Lord Burnett, the head of the judiciary in England and Wales, told MPs conditions on the courts estate were so bad that it was often "not reasonable" to expect people to work in "simply intolerable conditions".

He told the Commons Justice committee that an "eye-watering" hundreds of millions of pounds needed to be spent fixing the buildings if there was any hope of clearing a case backlog.

"HM Courts and Tribunals Service will be able to produce statistics, I don't doubt, if asked, about days lost to maintenance problems," he told the committee in a hearing on Tuesday.

"You will remember there was a survey done of the whole of the court estate some years ago with a view to identifying what needed to be spent on it.

"The figures were eye-watering: many hundreds of millions of pounds... but there is the need to spend hundreds of millions of pounds before too long on the court estate otherwise it's just going to get worse.

"It's no different from our homes: if you don't clean the gutters out you get waters in and then you're going to have to replaster the walls. It's as simple as that."

Lord Burnett, who has held the top judicial role since 2017, said he was "fairly confident" that the poor state of the courts estate was making it harder to recruit judges, and that the situation was also "very demoralising for staff".

Paul Maynard, a Conservative MP who sits on the committee who was previously a junior minister at the ministry of justice, added that he was "yet to see" a court that was in good condition.

The Lord Chief Justice replied: "To hear a former parliamentary under-secretary of state from the Ministry of Justice say he's never seen a court in good conditions is something..."

The head of the judiciary added: "There is a direct impact: when the ceiling falls down in a court, as it does from time to time, that court is out of action for some time.

"Every winter – we haven't had the cold snap yet – but every winter we lose hearings because heating is broken and there is a limit to how much you can expect people to sit in courts in coats, bobble hats and in gloves. You just can't do that. In the summer we have the reverse problem: that in many of our buildings the cooling systems break down and they become intolerable.

"Every year we have lifts breaking down which take ages to repair, which mean courts can't be used. So there is a direct effect of the capacity of the system to conduct business.

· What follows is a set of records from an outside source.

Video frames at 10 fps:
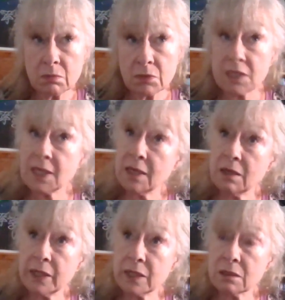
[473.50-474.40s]

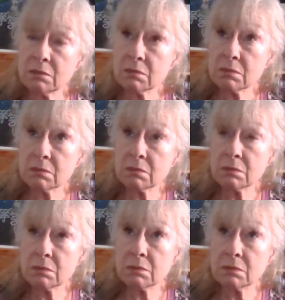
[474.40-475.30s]
Selenite.
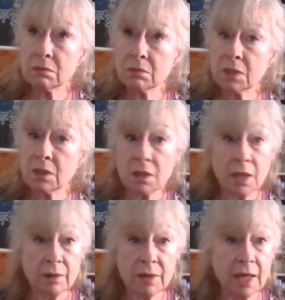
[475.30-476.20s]
Yeah,
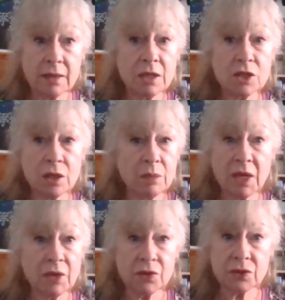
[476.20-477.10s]
again, there's going to be
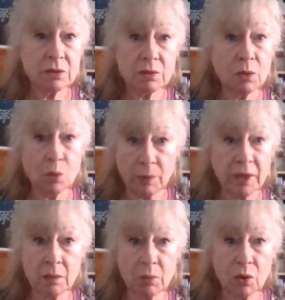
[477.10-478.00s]
others that will be
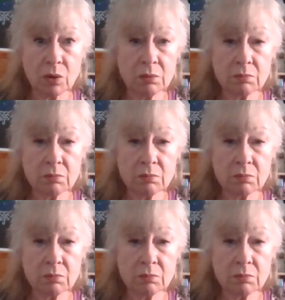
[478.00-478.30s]
in the blog.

"But I think that's only part of it: the much more fundamental point is that it is simply not reasonable to expect the public, our staff or our judges, or the professionals, all those who come to court, to endure conditions which are simply intolerable."

In May this year the Ministry of Justice (MoJ) launched as search for a contractor to do £500 million in construction and repair works, though the work was mainly focused on prisons.

An HMCTS spokesperson said: “We are investing £150 million to fund repairs and building improvements – ensuring our courts can work at the maximum possible capacity. A further £477 million will allow us to drive down backlogs as we recover from the pandemic.”